Review:  Nobody tells a story quite like Spielberg.  By now he’s an expert at the art of moviemaking and knows how to move the audience in the direction he wants.  Boasting some of the most beautiful/breathtaking shots of his career, he frames his story among gorgeous fields of crops and war.  While all of the acting in the film is impressive I was quite stunned at how expressive and elegant the horses were.  It almost felt like they had lines because you knew exactly what they were feeling – further proof to the genius of Spielberg.  It’s a pretty simple story of the relationship between boy and horse and the years apart they spend.  How they are separated tugs at your heart and how they are reunited will get the waterworks flowing.  The war scenes are typically intense and realistic…almost too intense to really enjoy yourself.  I actually closed my eyes more in this movie than I did in The Girl with the Dragon Tattoo.  I’m not sure how much the Academy will buy into some clever manipulation on Spielberg’s part, but I know that fell hook, line, and sinker…or rather, bit, bridle, and saddle.

We Bought a Zoo

The Facts:

Synopsis: Set in Southern California, a father moves his young family to the countryside to renovate and re-open a struggling zoo.

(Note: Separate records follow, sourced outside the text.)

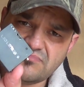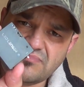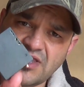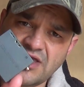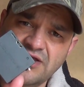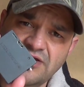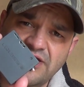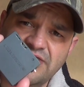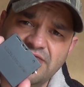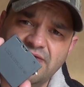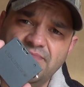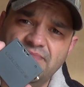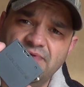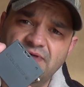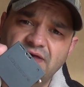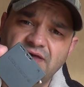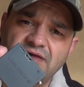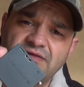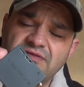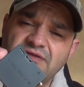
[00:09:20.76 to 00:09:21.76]

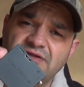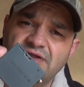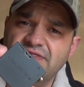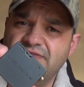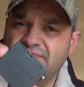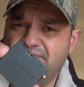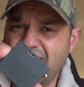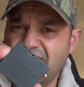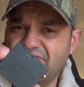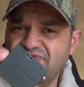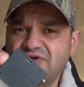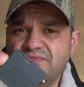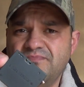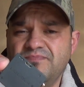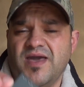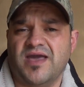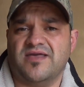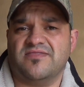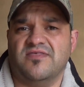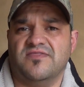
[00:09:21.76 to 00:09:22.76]
battery
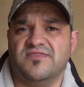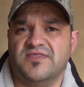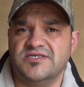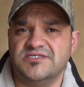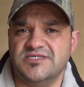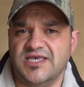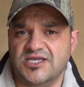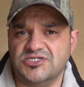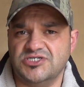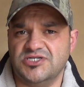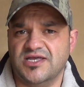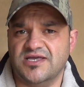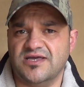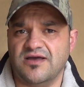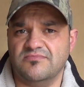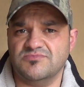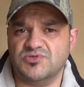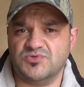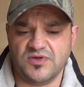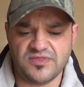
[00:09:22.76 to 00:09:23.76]
pack that this actually
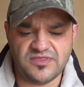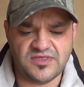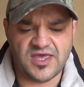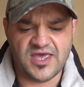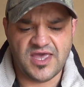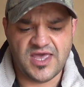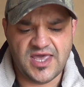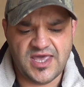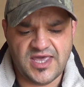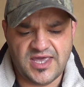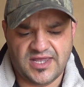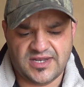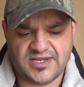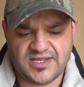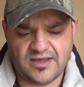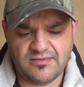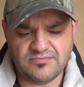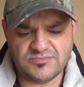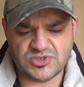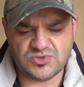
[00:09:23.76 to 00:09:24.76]
comes with. It
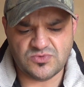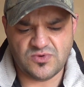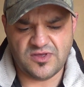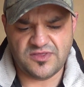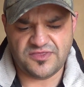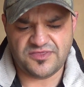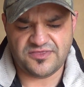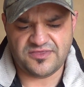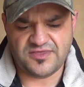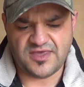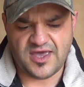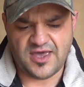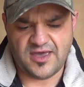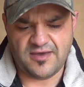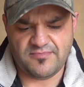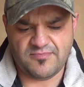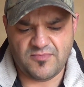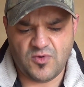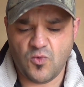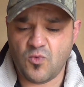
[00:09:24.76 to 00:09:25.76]
comes with,
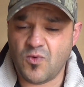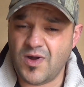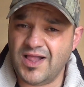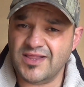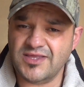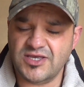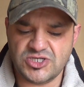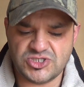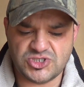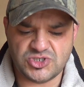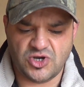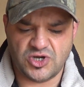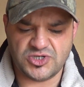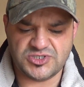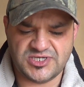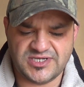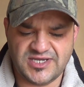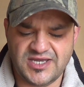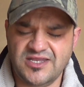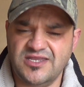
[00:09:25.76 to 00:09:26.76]
while you're
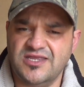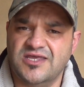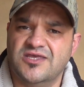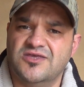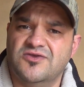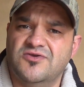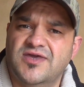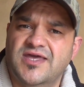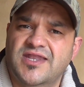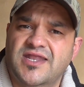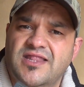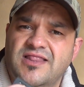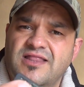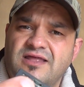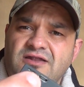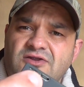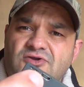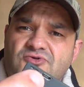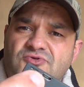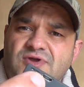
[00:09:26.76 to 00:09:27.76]
charging it, you get a
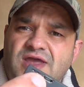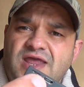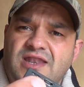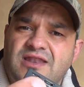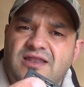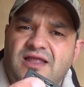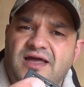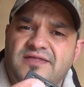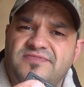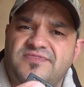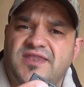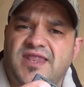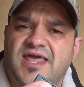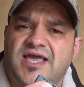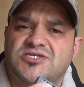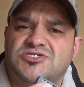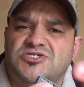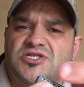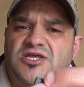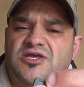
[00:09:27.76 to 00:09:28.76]
little red light that
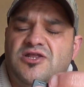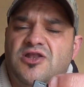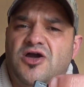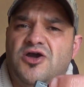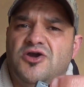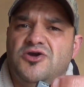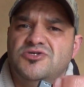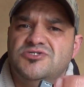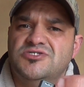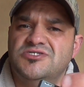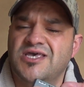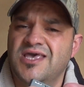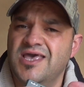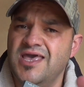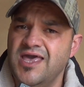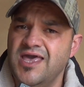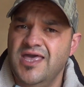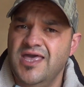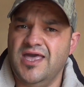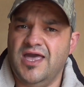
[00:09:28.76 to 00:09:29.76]
actually glows,
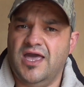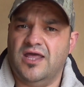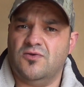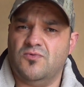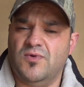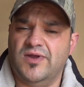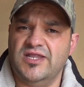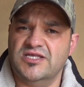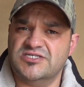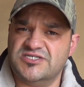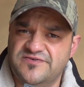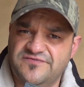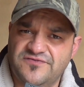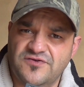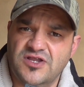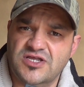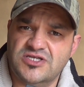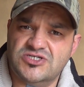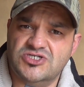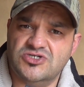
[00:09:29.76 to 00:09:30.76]
and when it's
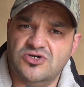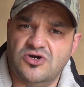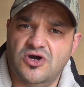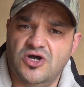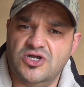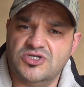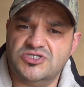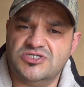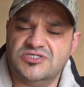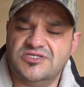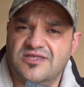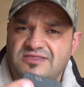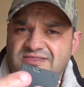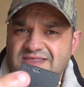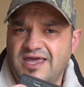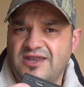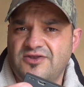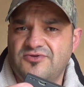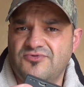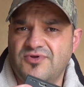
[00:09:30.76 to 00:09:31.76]
fully charged,
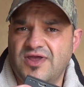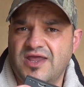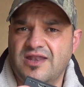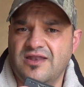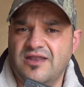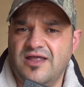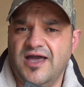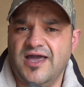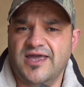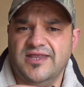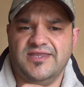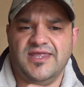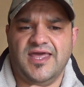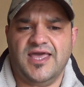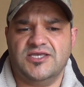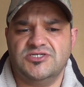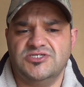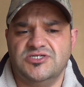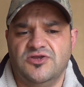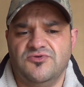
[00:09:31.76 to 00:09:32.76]
that red light
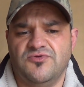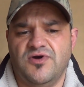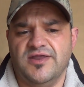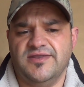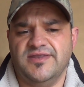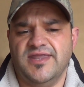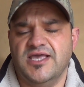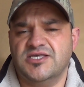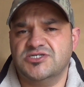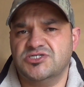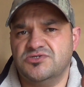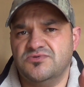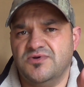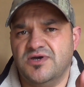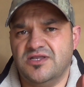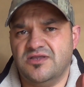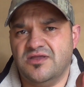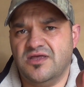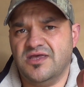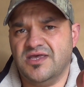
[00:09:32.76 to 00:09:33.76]
actually right next to
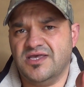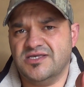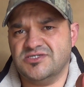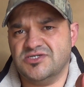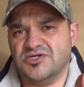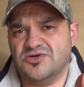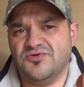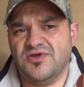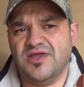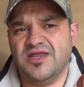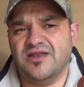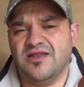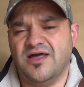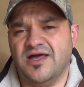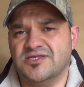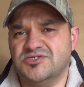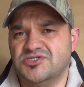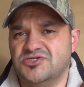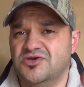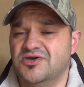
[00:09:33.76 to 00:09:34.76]
it is a green
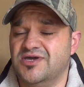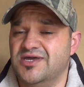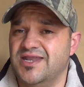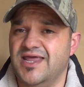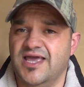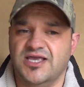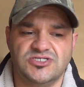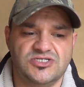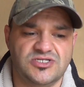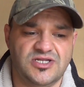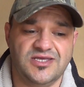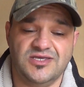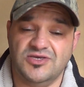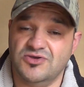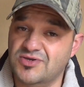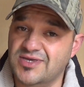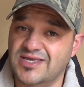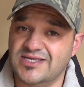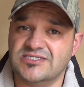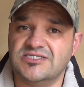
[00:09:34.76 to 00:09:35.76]
light, so you
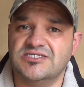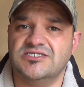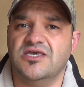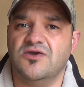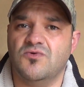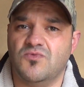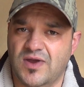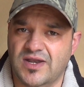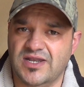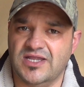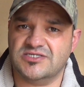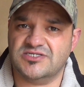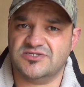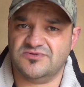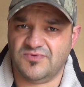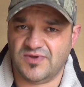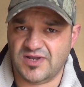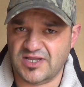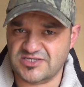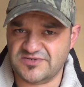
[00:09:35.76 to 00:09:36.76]
can see when
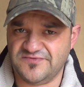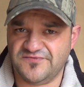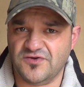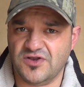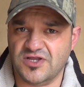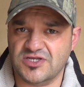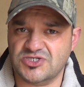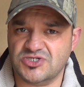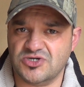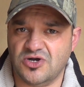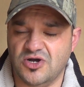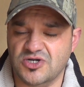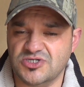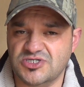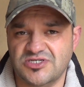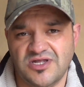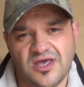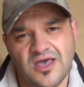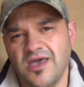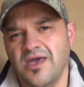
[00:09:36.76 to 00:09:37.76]
it's fully
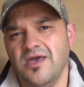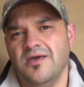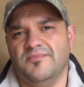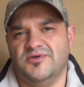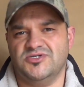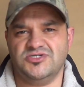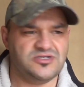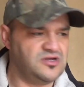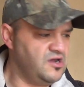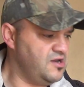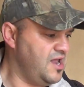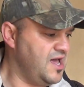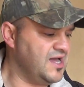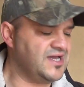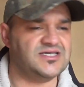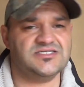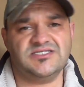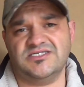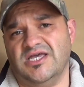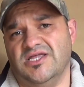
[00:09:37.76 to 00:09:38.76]
charged. But you know,
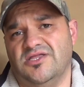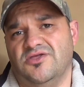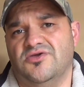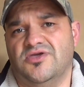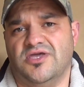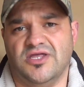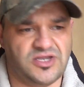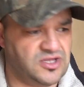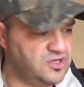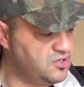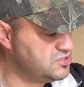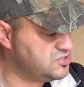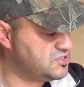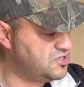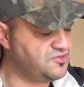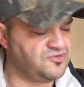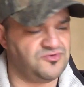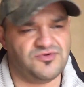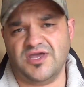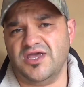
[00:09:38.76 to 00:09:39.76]
like I said, you can use
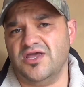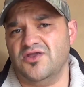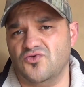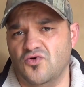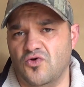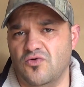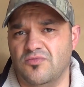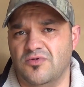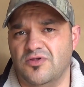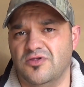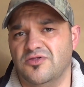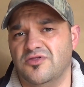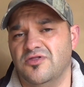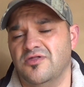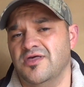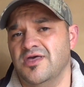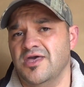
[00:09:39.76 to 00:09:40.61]
3 normal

Stars: Matt Damon, Scarlett Johansson, Patrick Fugit, Angus Macfadyen, Maggie Elizabeth Jones, Colin Ford, Elle Fanning

Director: Cameron Crowe

Rated: PG

Running Length: 124 minutes

TMMM Score: (6.5/10)

Review:  I read the book that this movie is based on and I’m still not able to get over some major changes that the filmmakers felt they needed to make.  Changes are necessary at times, yes, but changing locations and events for the purpose of making this a star vehicle for Matt Damon seems wrong in my book.  What we have here is a not fully successful family drama that never can decide what type of movie it wants to be.  It’s a problem that Crowe started having around Almost Famous and hasn’t been able to shake.  There are moments of slapstick comedy sandwiched in between heavy dramatic scenes.  You feel like you are being pulled in several different directions and that gets exhausting after a while.  The cast is really hit or miss as well…Damon does do nice work here and Johansson gets the job done.  Thomas Haden Church (whose face is starting to resemble a Honeybaked Ham) is the weak point here – you know when he shows up that something ironically funny will happen.  Here’s hoping Crowe can get his mojo back and start to make movies from his original scripts.  Too many changes to the original story had me going in on the defense…and after seeing the film and seeing there were no real reasons for the changes put me slightly on the attack.